Le chef du gouvernement a cependant tempéré les attentes par un réalisme économique nécessaire. « Je ne peux pas promettre un emploi à chaque citoyen, mais nous allons concrétiser des milliers d’opportunités pour les jeunes », a-t-il nuancé, insistant sur la nécessité d’une collaboration étroite entre l’État, les entreprises locales et les partenaires internationaux.
Le patriotisme économique au cœur de la stratégie
Au-delà des promesses chiffrées, Ousmane Sonko a défendu une vision où les intérêts nationaux priment, sans pour autant exclure les investisseurs étrangers. « Nous plaçons les intérêts du Sénégal au premier plan, tout en maintenant une ouverture maîtrisée vers l’extérieur. L’objectif est simple : garantir une participation significative des nationaux dans les secteurs productifs », a-t-il expliqué.
Parmi les mesures phares annoncées, la préparation d’un projet de loi sur le patriotisme économique se distingue. Ce texte vise à ancrer davantage les activités industrielles et commerciales dans le territoire national, renforçant ainsi la souveraineté économique du Sénégal.

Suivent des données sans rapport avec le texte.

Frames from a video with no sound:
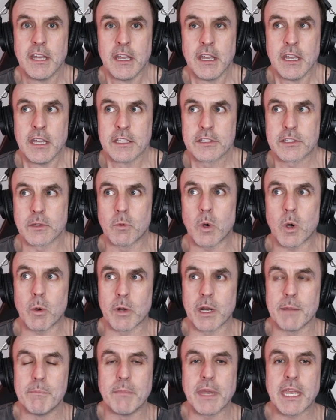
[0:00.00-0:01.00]
So what would
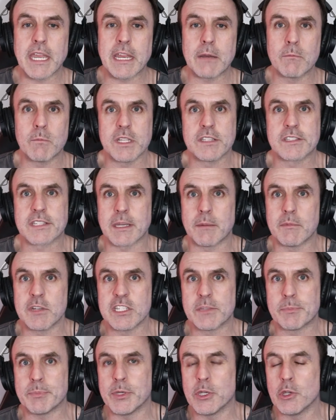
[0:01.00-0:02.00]
it mean when somebody's
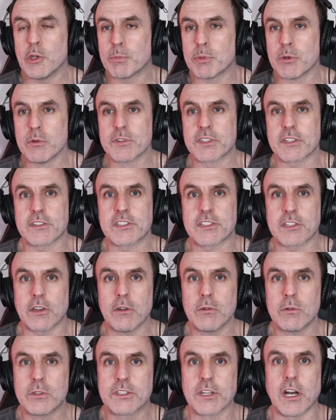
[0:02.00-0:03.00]
pupils are
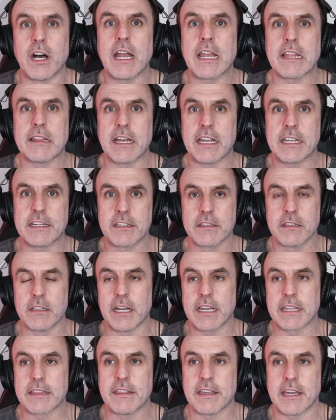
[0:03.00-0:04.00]
so dilated
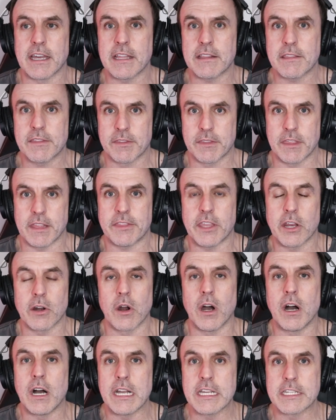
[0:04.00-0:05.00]
like that, that their
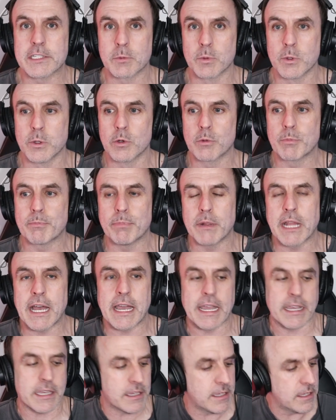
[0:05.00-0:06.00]
eyes would look
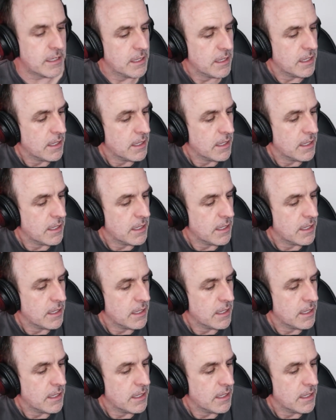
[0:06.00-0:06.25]
black?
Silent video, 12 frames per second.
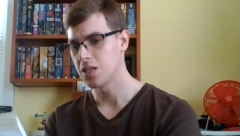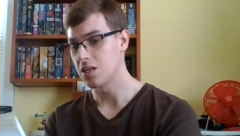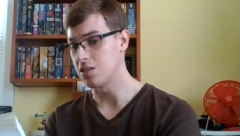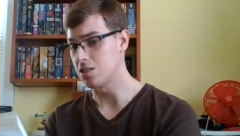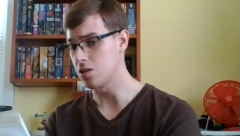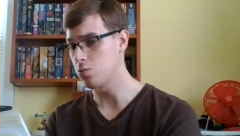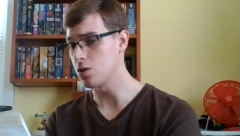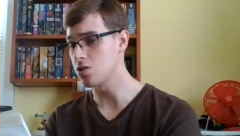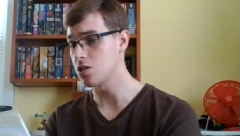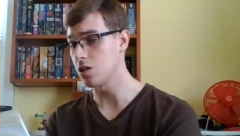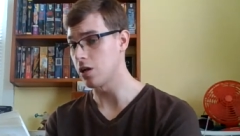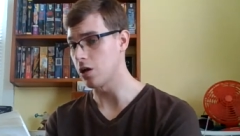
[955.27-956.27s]
I did
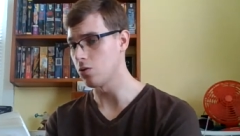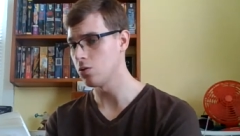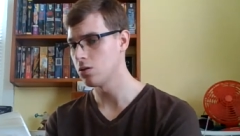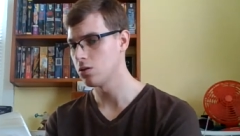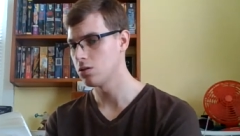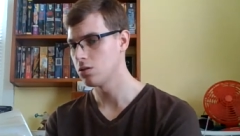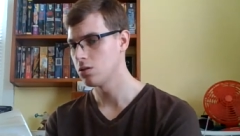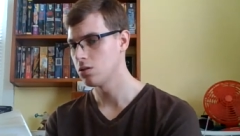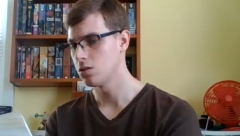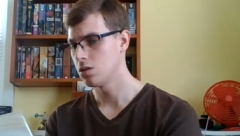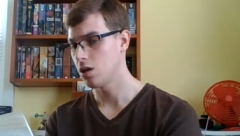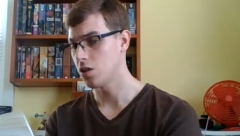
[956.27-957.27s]
once, you know.
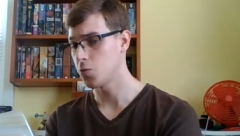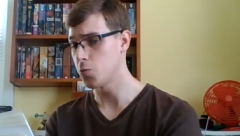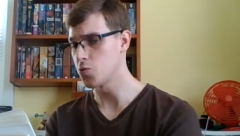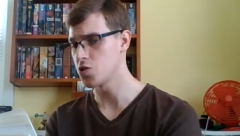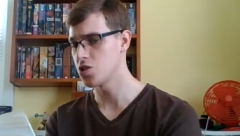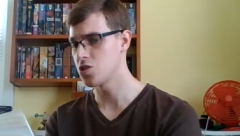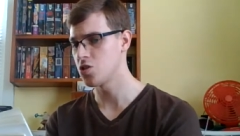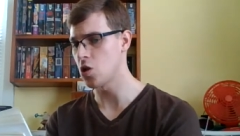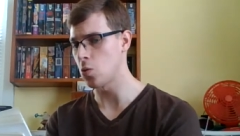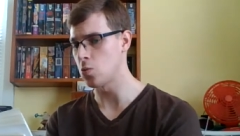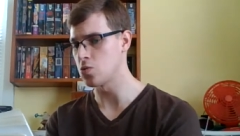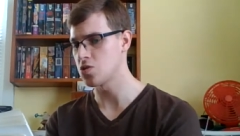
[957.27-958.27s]
I threw
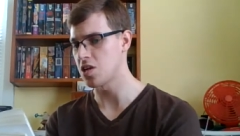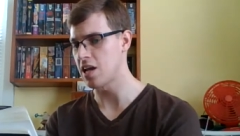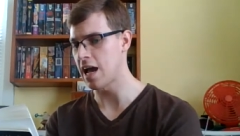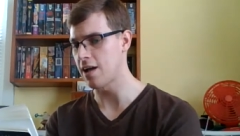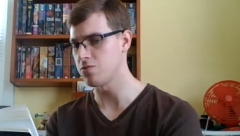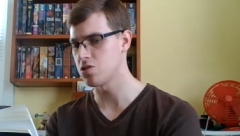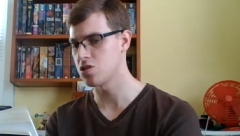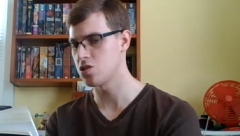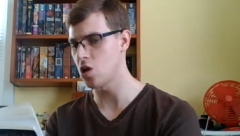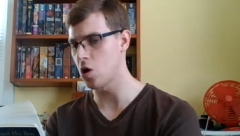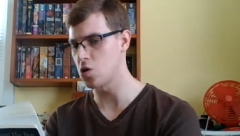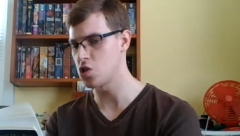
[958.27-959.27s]
stones at a
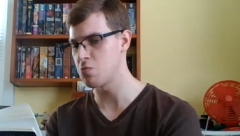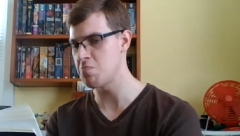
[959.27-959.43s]
half-starved,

Pour le Premier ministre, cette initiative doit s’accompagner d’un soutien accru au secteur privé local, considéré comme le moteur indispensable de la croissance et de la réduction du chômage.
« Un secteur privé structuré et dynamique est la clé de voûte de notre économie. Il mérite un appui sans faille de l’État », a-t-il conclu, appelant à une mobilisation collective pour répondre durablement aux défis de l’emploi et de l’autonomie économique du pays.